[Records from a collection]
________________

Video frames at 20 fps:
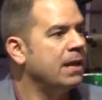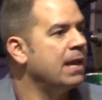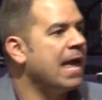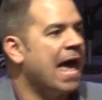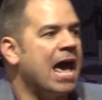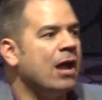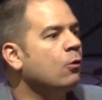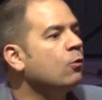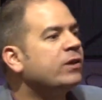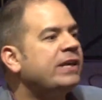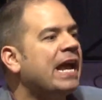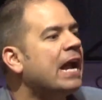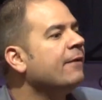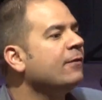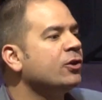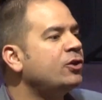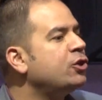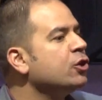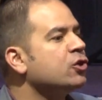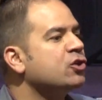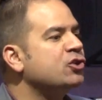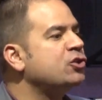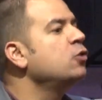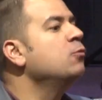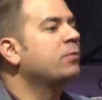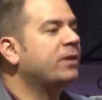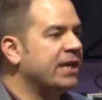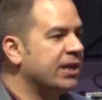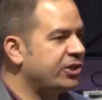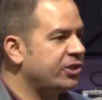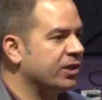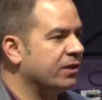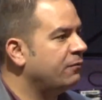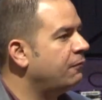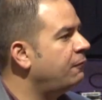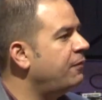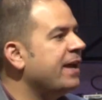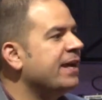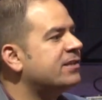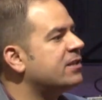I don't care that your soup kitchen
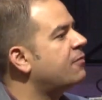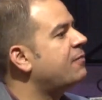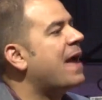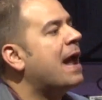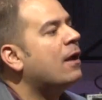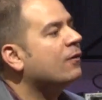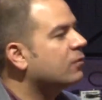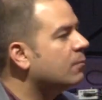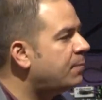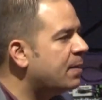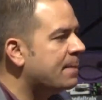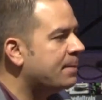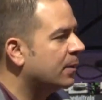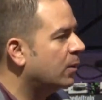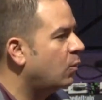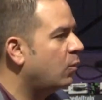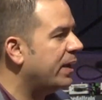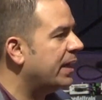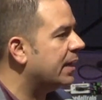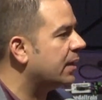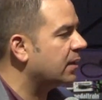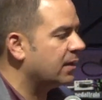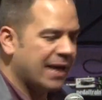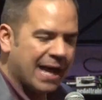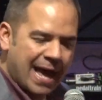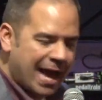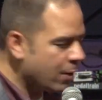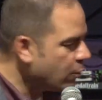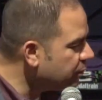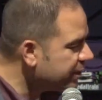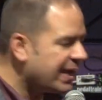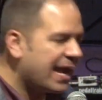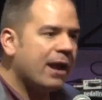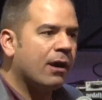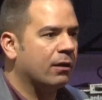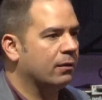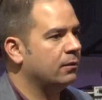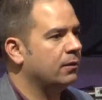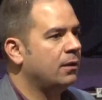feeds a thousand people a week. I don't care.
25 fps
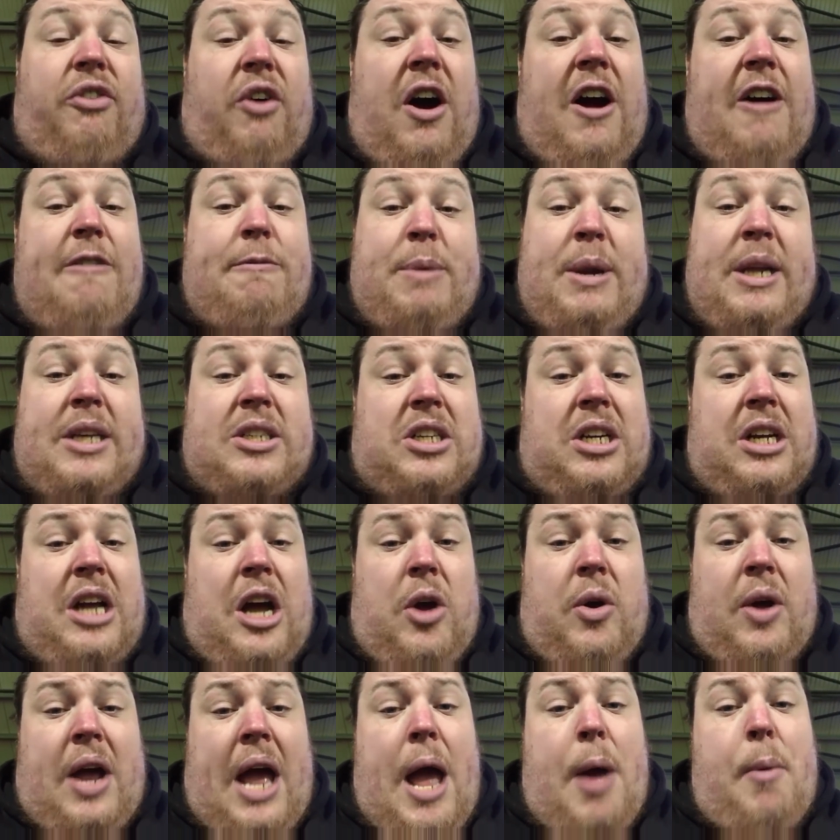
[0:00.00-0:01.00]
5 minutes to
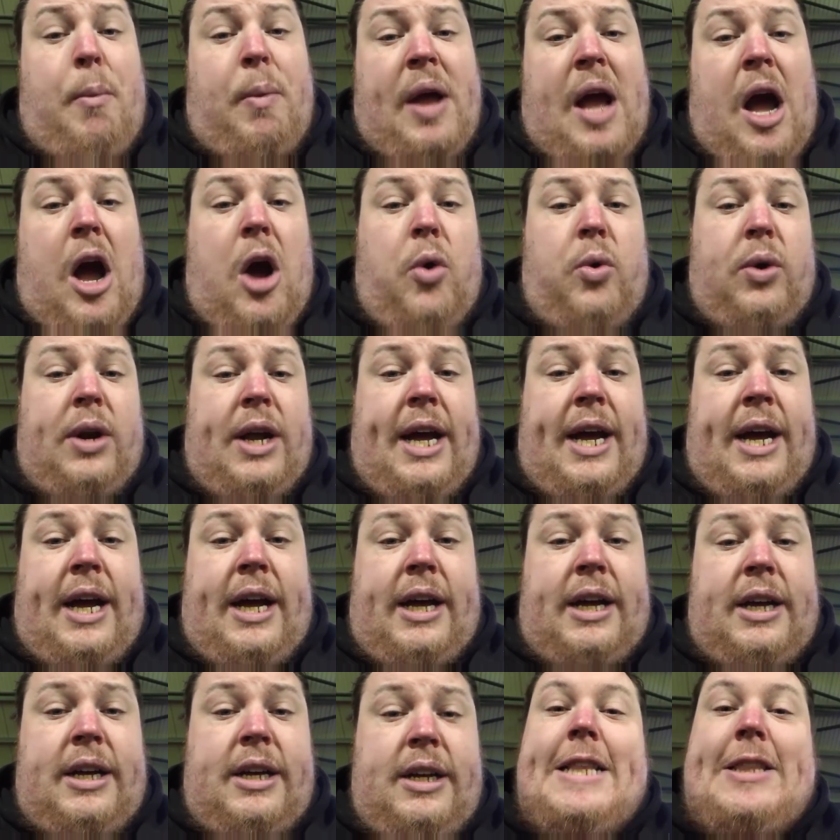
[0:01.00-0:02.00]
go, can we hold out?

________________

■ EXERCISE: Restate each entry word for word, leaving out any pictures.

■ RESPONSE TO THIS EXERCISE:
Video frames at 20 fps:
I don't care that your soup kitchen
feeds a thousand people a week. I don't care.
25 fps
[0:00.00-0:01.00]
5 minutes to
[0:01.00-0:02.00]
go, can we hold out?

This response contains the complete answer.